→ TRY IT
Reproduce every entry below precisely; do not include the pictures.

→ SOURCE DATA

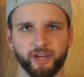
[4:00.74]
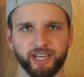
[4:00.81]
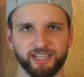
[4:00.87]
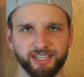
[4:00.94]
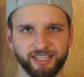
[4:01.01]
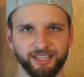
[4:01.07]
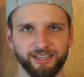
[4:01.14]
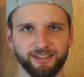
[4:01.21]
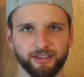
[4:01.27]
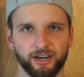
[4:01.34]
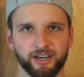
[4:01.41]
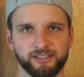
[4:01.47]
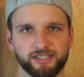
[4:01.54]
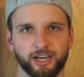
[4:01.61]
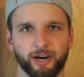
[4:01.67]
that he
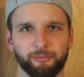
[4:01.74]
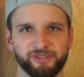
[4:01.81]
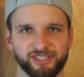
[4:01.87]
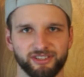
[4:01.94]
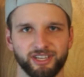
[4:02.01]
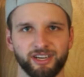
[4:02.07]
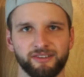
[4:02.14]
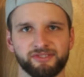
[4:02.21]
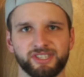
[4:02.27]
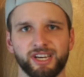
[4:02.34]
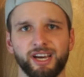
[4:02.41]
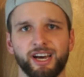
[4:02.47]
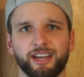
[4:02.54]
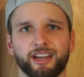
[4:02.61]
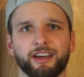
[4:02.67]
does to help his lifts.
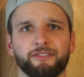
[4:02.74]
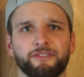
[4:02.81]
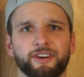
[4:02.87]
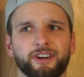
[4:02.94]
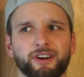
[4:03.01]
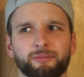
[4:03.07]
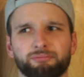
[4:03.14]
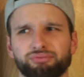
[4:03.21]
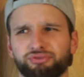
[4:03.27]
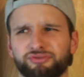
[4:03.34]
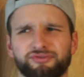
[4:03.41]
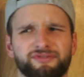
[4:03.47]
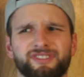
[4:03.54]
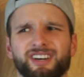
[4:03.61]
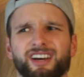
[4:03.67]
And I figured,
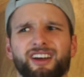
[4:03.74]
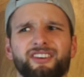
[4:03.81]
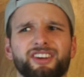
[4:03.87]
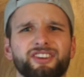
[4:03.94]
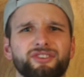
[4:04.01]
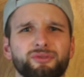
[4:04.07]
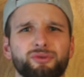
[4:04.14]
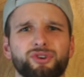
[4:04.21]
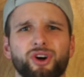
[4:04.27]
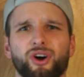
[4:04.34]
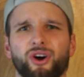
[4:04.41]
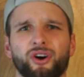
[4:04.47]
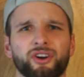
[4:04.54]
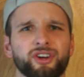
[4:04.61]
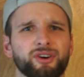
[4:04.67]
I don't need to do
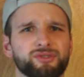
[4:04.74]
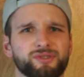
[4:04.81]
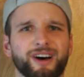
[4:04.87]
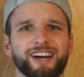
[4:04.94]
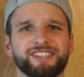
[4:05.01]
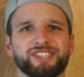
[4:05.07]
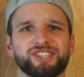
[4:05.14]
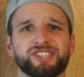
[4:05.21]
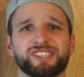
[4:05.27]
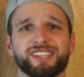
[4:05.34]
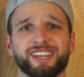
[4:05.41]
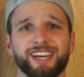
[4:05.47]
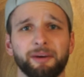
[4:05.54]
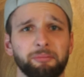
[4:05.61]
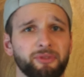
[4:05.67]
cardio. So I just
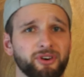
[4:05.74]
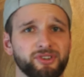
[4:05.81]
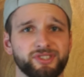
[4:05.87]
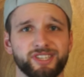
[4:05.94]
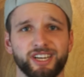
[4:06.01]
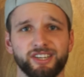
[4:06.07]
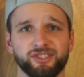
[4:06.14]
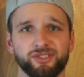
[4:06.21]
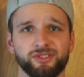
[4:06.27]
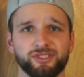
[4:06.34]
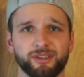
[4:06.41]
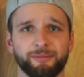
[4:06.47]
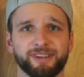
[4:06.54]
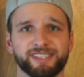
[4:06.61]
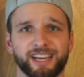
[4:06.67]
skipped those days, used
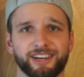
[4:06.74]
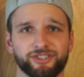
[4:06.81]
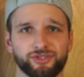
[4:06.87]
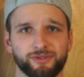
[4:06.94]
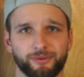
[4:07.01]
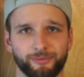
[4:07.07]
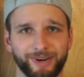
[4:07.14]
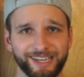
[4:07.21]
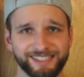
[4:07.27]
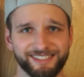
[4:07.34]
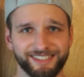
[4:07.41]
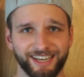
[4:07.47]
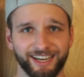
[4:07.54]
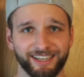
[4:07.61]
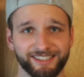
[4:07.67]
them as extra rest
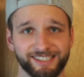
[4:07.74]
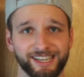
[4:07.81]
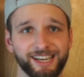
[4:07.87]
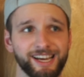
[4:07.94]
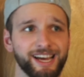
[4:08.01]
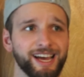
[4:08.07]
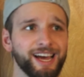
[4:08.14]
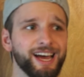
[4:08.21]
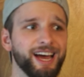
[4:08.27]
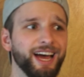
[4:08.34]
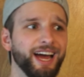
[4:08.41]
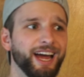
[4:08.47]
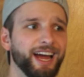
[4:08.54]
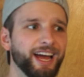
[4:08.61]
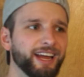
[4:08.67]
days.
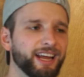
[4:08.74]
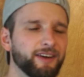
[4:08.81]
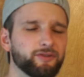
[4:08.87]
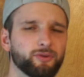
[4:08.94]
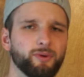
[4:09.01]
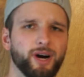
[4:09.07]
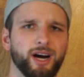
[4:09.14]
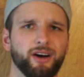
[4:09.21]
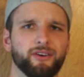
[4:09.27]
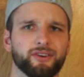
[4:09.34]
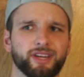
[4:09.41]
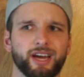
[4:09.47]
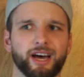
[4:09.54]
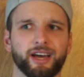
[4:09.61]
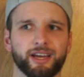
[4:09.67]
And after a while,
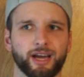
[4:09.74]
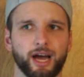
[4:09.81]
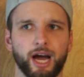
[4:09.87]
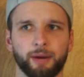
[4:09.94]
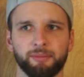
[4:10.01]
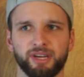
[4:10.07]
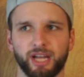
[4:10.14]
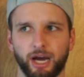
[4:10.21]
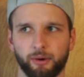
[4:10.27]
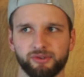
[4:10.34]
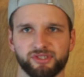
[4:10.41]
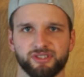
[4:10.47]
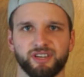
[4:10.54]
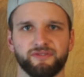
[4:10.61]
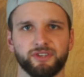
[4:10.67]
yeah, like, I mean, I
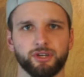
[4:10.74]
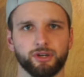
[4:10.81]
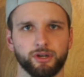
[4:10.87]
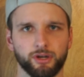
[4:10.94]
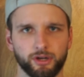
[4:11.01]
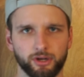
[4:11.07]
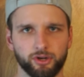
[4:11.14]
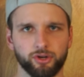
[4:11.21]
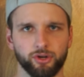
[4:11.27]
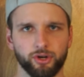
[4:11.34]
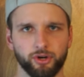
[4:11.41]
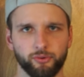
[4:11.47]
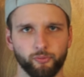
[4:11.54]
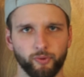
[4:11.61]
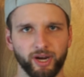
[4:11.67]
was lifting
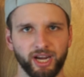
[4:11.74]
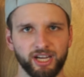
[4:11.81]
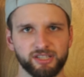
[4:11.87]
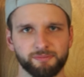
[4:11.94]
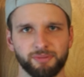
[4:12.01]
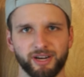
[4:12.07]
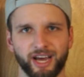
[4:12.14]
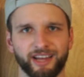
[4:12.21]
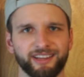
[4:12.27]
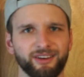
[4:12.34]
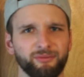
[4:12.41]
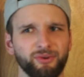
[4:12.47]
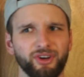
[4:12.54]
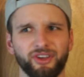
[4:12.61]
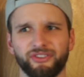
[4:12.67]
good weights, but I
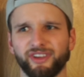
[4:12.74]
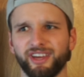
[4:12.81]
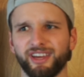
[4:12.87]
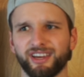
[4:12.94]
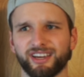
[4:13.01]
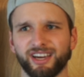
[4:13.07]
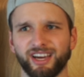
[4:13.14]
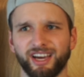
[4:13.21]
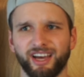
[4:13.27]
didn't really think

→ ANSWER TO THIS EXERCISE
[4:00.74]
[4:00.81]
[4:00.87]
[4:00.94]
[4:01.01]
[4:01.07]
[4:01.14]
[4:01.21]
[4:01.27]
[4:01.34]
[4:01.41]
[4:01.47]
[4:01.54]
[4:01.61]
[4:01.67]
that he
[4:01.74]
[4:01.81]
[4:01.87]
[4:01.94]
[4:02.01]
[4:02.07]
[4:02.14]
[4:02.21]
[4:02.27]
[4:02.34]
[4:02.41]
[4:02.47]
[4:02.54]
[4:02.61]
[4:02.67]
does to help his lifts.
[4:02.74]
[4:02.81]
[4:02.87]
[4:02.94]
[4:03.01]
[4:03.07]
[4:03.14]
[4:03.21]
[4:03.27]
[4:03.34]
[4:03.41]
[4:03.47]
[4:03.54]
[4:03.61]
[4:03.67]
And I figured,
[4:03.74]
[4:03.81]
[4:03.87]
[4:03.94]
[4:04.01]
[4:04.07]
[4:04.14]
[4:04.21]
[4:04.27]
[4:04.34]
[4:04.41]
[4:04.47]
[4:04.54]
[4:04.61]
[4:04.67]
I don't need to do
[4:04.74]
[4:04.81]
[4:04.87]
[4:04.94]
[4:05.01]
[4:05.07]
[4:05.14]
[4:05.21]
[4:05.27]
[4:05.34]
[4:05.41]
[4:05.47]
[4:05.54]
[4:05.61]
[4:05.67]
cardio. So I just
[4:05.74]
[4:05.81]
[4:05.87]
[4:05.94]
[4:06.01]
[4:06.07]
[4:06.14]
[4:06.21]
[4:06.27]
[4:06.34]
[4:06.41]
[4:06.47]
[4:06.54]
[4:06.61]
[4:06.67]
skipped those days, used
[4:06.74]
[4:06.81]
[4:06.87]
[4:06.94]
[4:07.01]
[4:07.07]
[4:07.14]
[4:07.21]
[4:07.27]
[4:07.34]
[4:07.41]
[4:07.47]
[4:07.54]
[4:07.61]
[4:07.67]
them as extra rest
[4:07.74]
[4:07.81]
[4:07.87]
[4:07.94]
[4:08.01]
[4:08.07]
[4:08.14]
[4:08.21]
[4:08.27]
[4:08.34]
[4:08.41]
[4:08.47]
[4:08.54]
[4:08.61]
[4:08.67]
days.
[4:08.74]
[4:08.81]
[4:08.87]
[4:08.94]
[4:09.01]
[4:09.07]
[4:09.14]
[4:09.21]
[4:09.27]
[4:09.34]
[4:09.41]
[4:09.47]
[4:09.54]
[4:09.61]
[4:09.67]
And after a while,
[4:09.74]
[4:09.81]
[4:09.87]
[4:09.94]
[4:10.01]
[4:10.07]
[4:10.14]
[4:10.21]
[4:10.27]
[4:10.34]
[4:10.41]
[4:10.47]
[4:10.54]
[4:10.61]
[4:10.67]
yeah, like, I mean, I
[4:10.74]
[4:10.81]
[4:10.87]
[4:10.94]
[4:11.01]
[4:11.07]
[4:11.14]
[4:11.21]
[4:11.27]
[4:11.34]
[4:11.41]
[4:11.47]
[4:11.54]
[4:11.61]
[4:11.67]
was lifting
[4:11.74]
[4:11.81]
[4:11.87]
[4:11.94]
[4:12.01]
[4:12.07]
[4:12.14]
[4:12.21]
[4:12.27]
[4:12.34]
[4:12.41]
[4:12.47]
[4:12.54]
[4:12.61]
[4:12.67]
good weights, but I
[4:12.74]
[4:12.81]
[4:12.87]
[4:12.94]
[4:13.01]
[4:13.07]
[4:13.14]
[4:13.21]
[4:13.27]
didn't really think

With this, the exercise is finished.